Reservoir in South Yorkshire, England

Midhope Reservoir is an upland body of fresh water that impounds moorland streams and overflows via Hagg Brook into the Little Don River in South Yorkshire, England. The reservoir was built by the Barnsley Corporation Waterworks, then becoming part of Yorkshire Water in 1973.

== History ==
The reservoir covers an area of 20 ha with an average depth of 9 m and typically stores 1,765,675 m3 of water. It has a catchment area of 443 ha, lies at a height of 245 m above sea level, and when is at water capacity level, covers 206,000 m2. The catchment area consists largely of forested land overlain on millstone grit and coal measures. When the water levels are low, the east bank of the reservoir reveals a strata of rock including sandstone, grey shale, blue shale, clay with iron nodules and black shale.

Plans were lodged with Westminster for Parliamentary approval in late 1894 with the scheme estimated to cost £170,000 and the reservoir was entitled as Hagg Brook, (Note: The text in the London Gazette reads as follows: "A reservoir (to be called the Hagg Brook Reservoir) to be situate [sic] wholly in the township of Bradfield, in the Parish of Ecclesfield, and to be formed by the means of an embankment across the valley of the Hagg Brook at a distance of 14 chains, or thereabouts, measured in a south-south-westerly direction from the bridge known as Hagg Bridge......" The same document indicates that another reservoir, named as Midhope Reservoir, was to be built downstream of Midhopestones between Midhopestones Corn Mill and Unsliven Bridge. This site is now Underbank reservoir.) the stream that it was to be built across. This was met with opposition from a number of landowners, and the corporations of Doncaster, Rotherham and Sheffield. The bill was held up in the House of Lords, and then a General Election in 1895 delayed its passing through Parliament. The bill was approved in 1896 as Barnsley Corporation (Water) Act 1896 (59 & 60 Vict. c. lii). An agreement was reached with the Sheffield Corporation regarding the building of their Langsett Reservoir; the Barnsley Corporation would allow a flow of water to enter the River Don system in order to compensate any loss of water during the building works if Midhope Reservoir was completed first. In October 1896, boreholes were drilled in the area of the dam.
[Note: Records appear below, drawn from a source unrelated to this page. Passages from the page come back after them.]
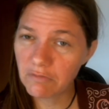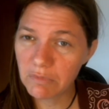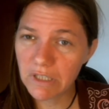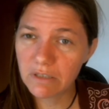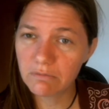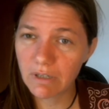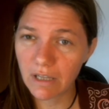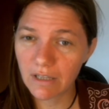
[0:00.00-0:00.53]

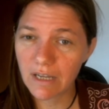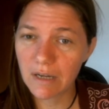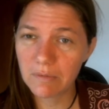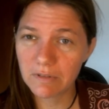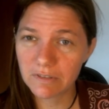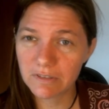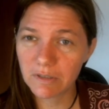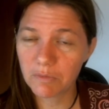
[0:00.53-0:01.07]
meanwhile
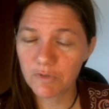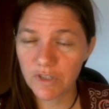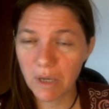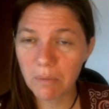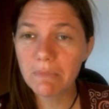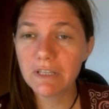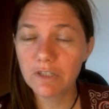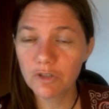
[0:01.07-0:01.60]
coming up
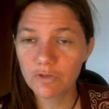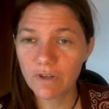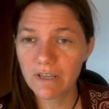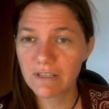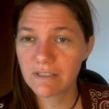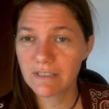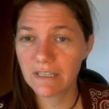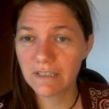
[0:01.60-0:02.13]
some
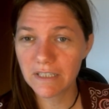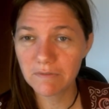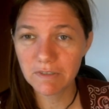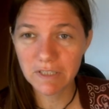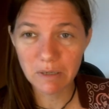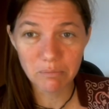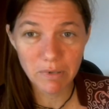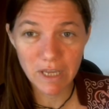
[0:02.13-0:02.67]
interest and
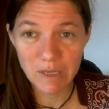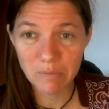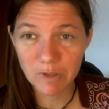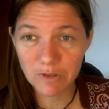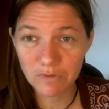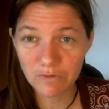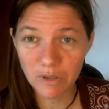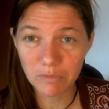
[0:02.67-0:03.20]
dividend
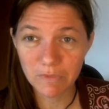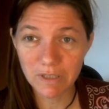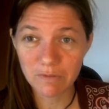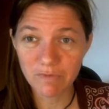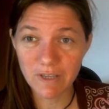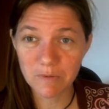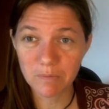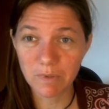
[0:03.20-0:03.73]
payments from the
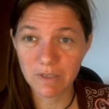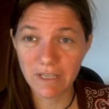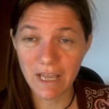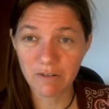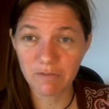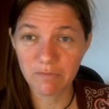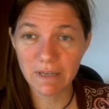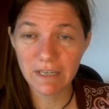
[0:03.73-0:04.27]
investment they
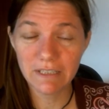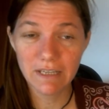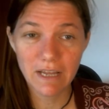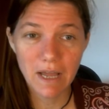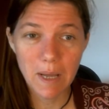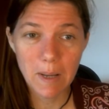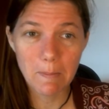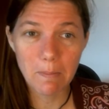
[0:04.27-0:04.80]
have made,
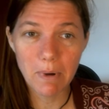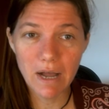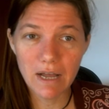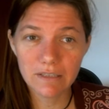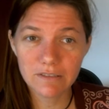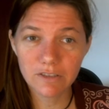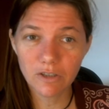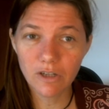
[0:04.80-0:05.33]

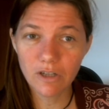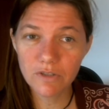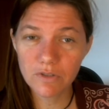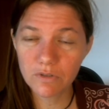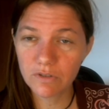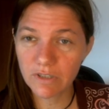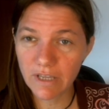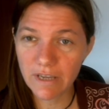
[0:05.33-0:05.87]
but
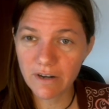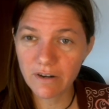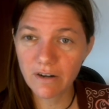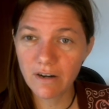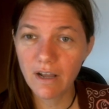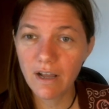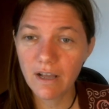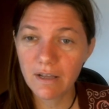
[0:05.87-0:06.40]
also
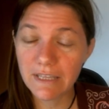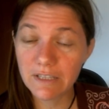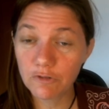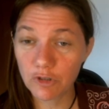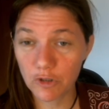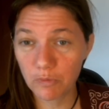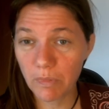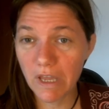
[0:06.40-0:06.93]
their
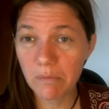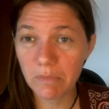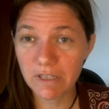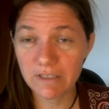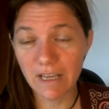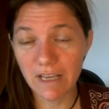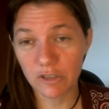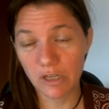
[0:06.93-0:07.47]
interest payment
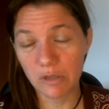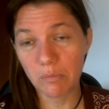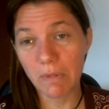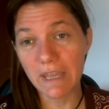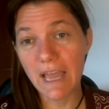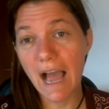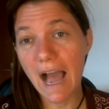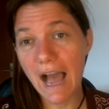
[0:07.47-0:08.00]
is actually
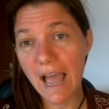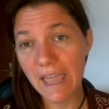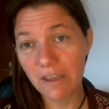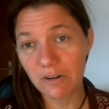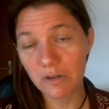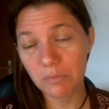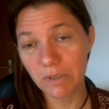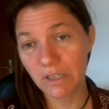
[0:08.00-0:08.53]
made
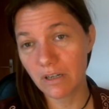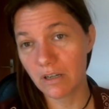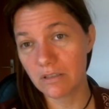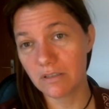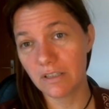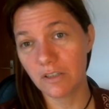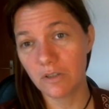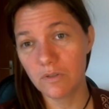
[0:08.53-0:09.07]
higher because
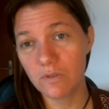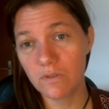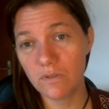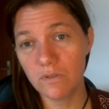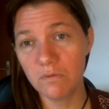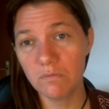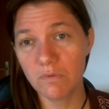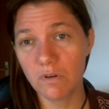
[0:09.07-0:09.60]
they
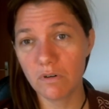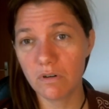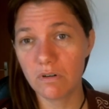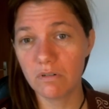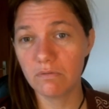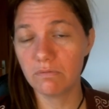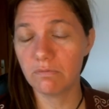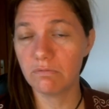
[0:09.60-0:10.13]
consume
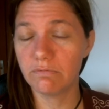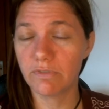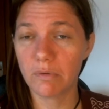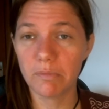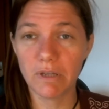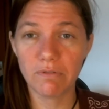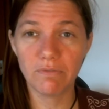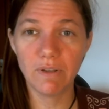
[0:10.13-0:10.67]
more
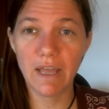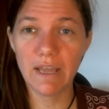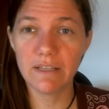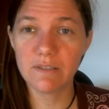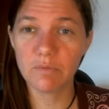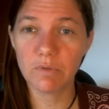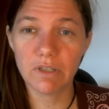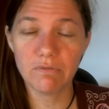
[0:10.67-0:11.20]
from their
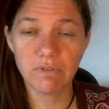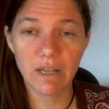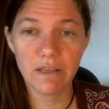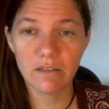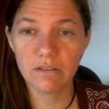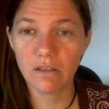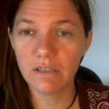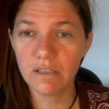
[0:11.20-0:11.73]
flights when they fly
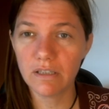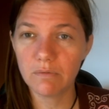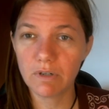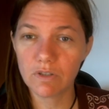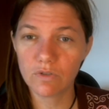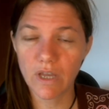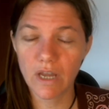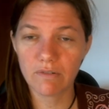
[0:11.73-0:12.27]
on holiday
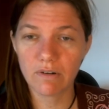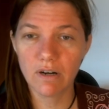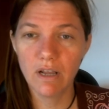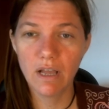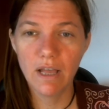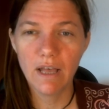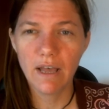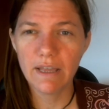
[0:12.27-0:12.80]
whatsoever,
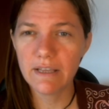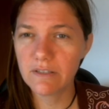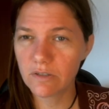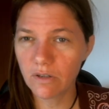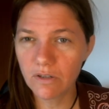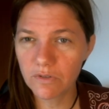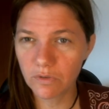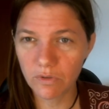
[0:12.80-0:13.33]
is
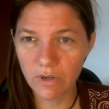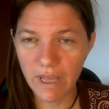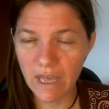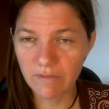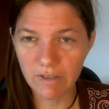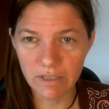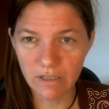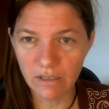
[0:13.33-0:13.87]
also
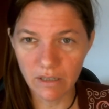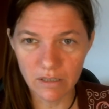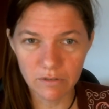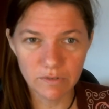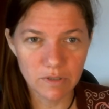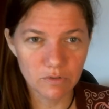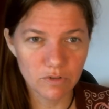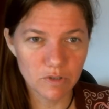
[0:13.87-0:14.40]
having a lot
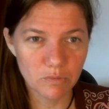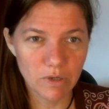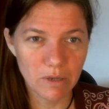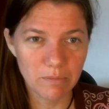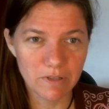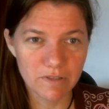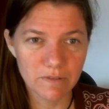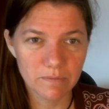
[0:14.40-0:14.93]
of interest
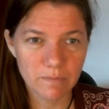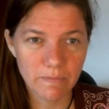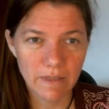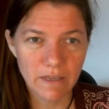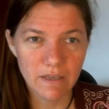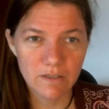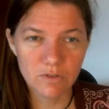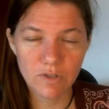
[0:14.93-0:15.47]
payments.
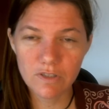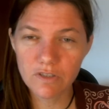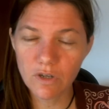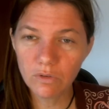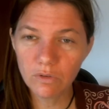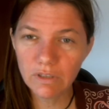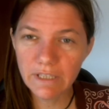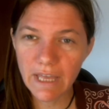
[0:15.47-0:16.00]
So it's
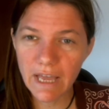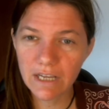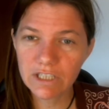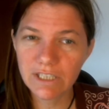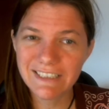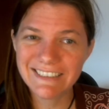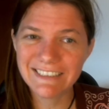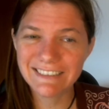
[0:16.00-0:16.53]
only
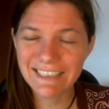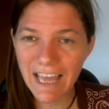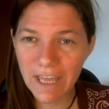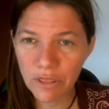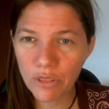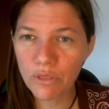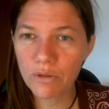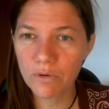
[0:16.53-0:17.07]
actually the
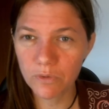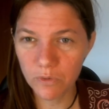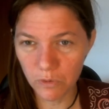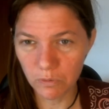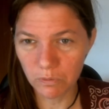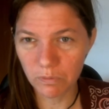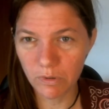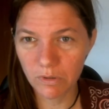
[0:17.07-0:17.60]
ninth
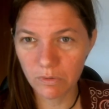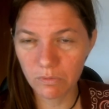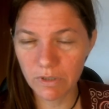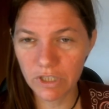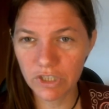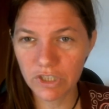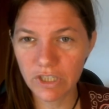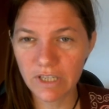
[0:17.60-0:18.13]
group
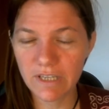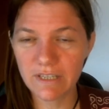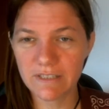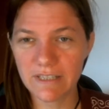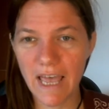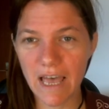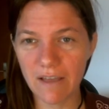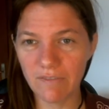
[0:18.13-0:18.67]
which is
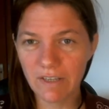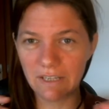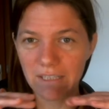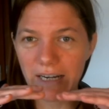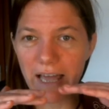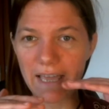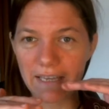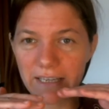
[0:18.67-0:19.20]
having
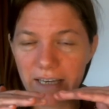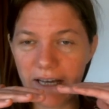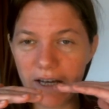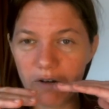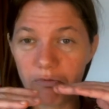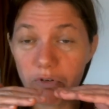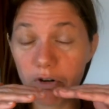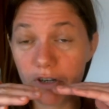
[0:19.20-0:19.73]
like,
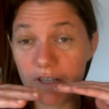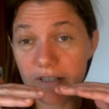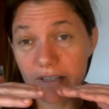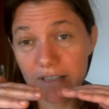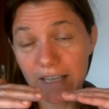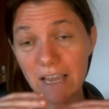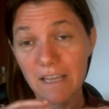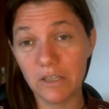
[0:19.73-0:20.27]
where this
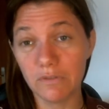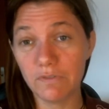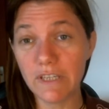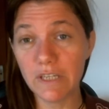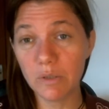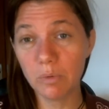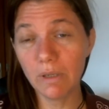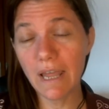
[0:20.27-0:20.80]
is kind of
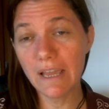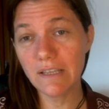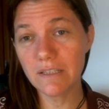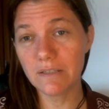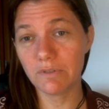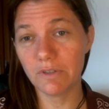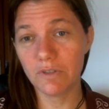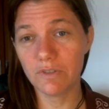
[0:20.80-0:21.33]
equalized,
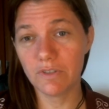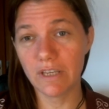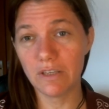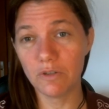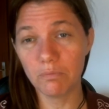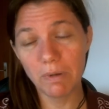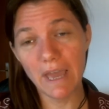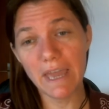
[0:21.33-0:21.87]
where you say
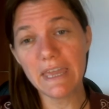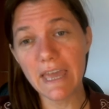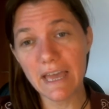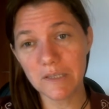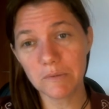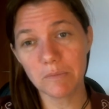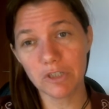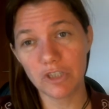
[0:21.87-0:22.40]
you pay
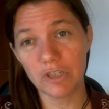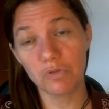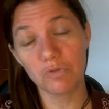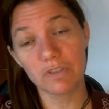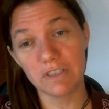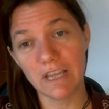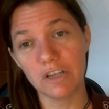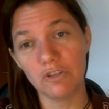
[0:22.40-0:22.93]
as much
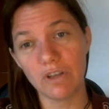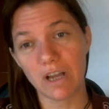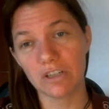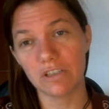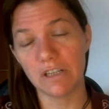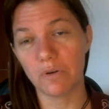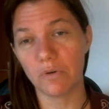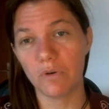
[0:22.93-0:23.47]
interest as you
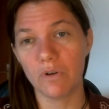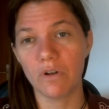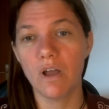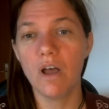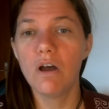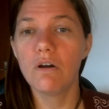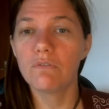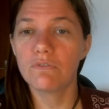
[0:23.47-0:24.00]
actually earn
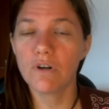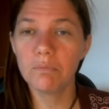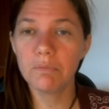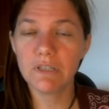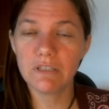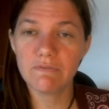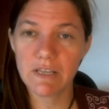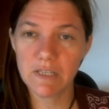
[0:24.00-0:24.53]
from
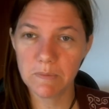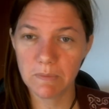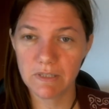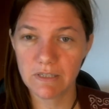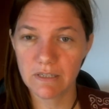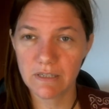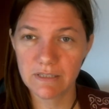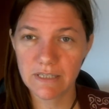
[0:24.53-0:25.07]
the
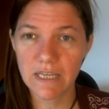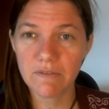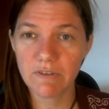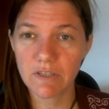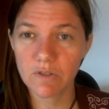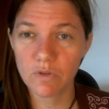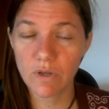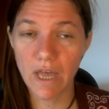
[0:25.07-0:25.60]
investments and the
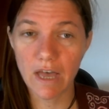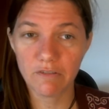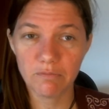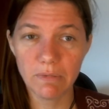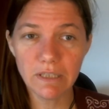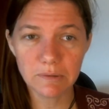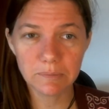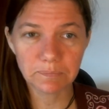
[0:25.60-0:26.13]
savings you have
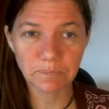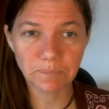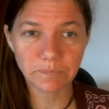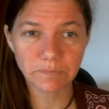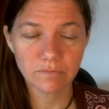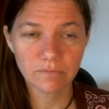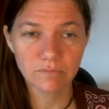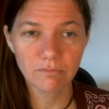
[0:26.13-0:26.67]
made.
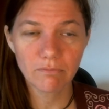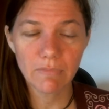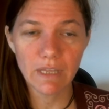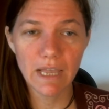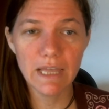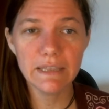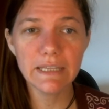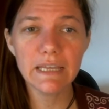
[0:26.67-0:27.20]

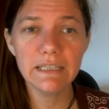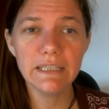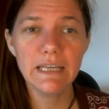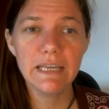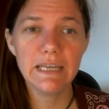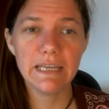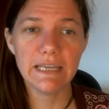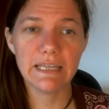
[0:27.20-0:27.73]
And then
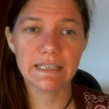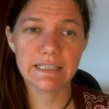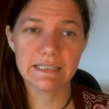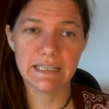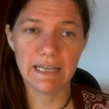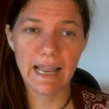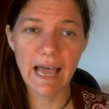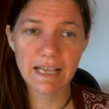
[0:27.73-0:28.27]
it's
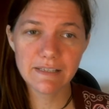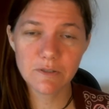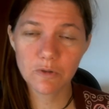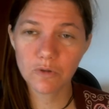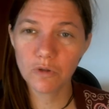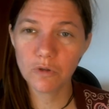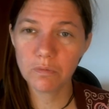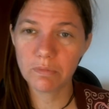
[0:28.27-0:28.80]
the last
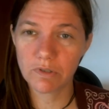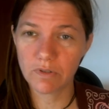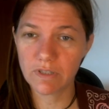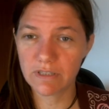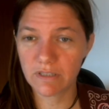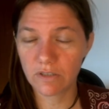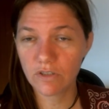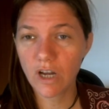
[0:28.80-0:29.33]
group, so
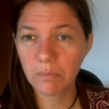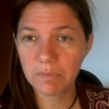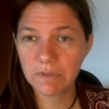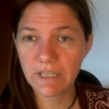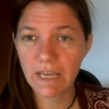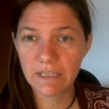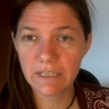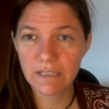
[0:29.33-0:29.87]
it's the top
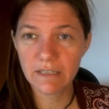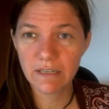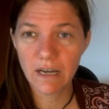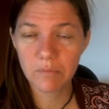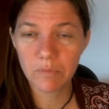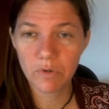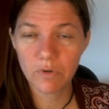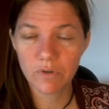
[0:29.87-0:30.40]
10
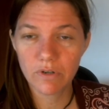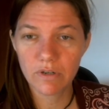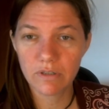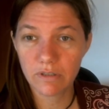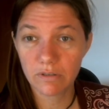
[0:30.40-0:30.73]
capital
Work on the site began in 1897 after an official sod-cutting ceremony. The valves of the reservoir were opened by the Lord Mayor of Barnsley on 25 June 1903, acting as a grand opening ceremony, however, work on the site continued, and it wasn't until March 1905 that the final clearance sale of locomotives, static engines, steam cranes and other items were listed in a final sale. The final cost of the works at 1905 was £300,000.

The embankment across Hagg Brook is a puddle-clay core which is 1,050 ft long, 26 ft thick, and 145 ft deep from the top of the embankment down to greatest depth of the trench, which was sunk to 50 ft below the surface. A house was built in 1912 for the reservoir manager, which included a tower so the manager could look down and view activity on the site. This was last used for its intended purpose in the 1950s, and after some time as a place for Yorkshire Water employees to stay, the house was sold off to a private owner in 2010.

The reservoir was built to accommodate the supply from Hagg Brook, Edgecliff Brook, Shaw Brook and Knall Brook. Originally, it had also been intended to supply the reservoir from Thickwoods Brook, but after some "considerable litigation", Thickwoods Brook was given over to supply the Sheffield Corporation's Langsett Reservoir, so Midhope was then designed to be slightly smaller in capacity than originally intended.

The westernmost portion of the reservoir is within the Peak District National Park. The reservoir is designated as an upland reservoir which is now part of Yorkshire Water's holdings, and supplies water directly for treatment, and also provides water to Underbank Reservoir which acts as a compensation reservoir.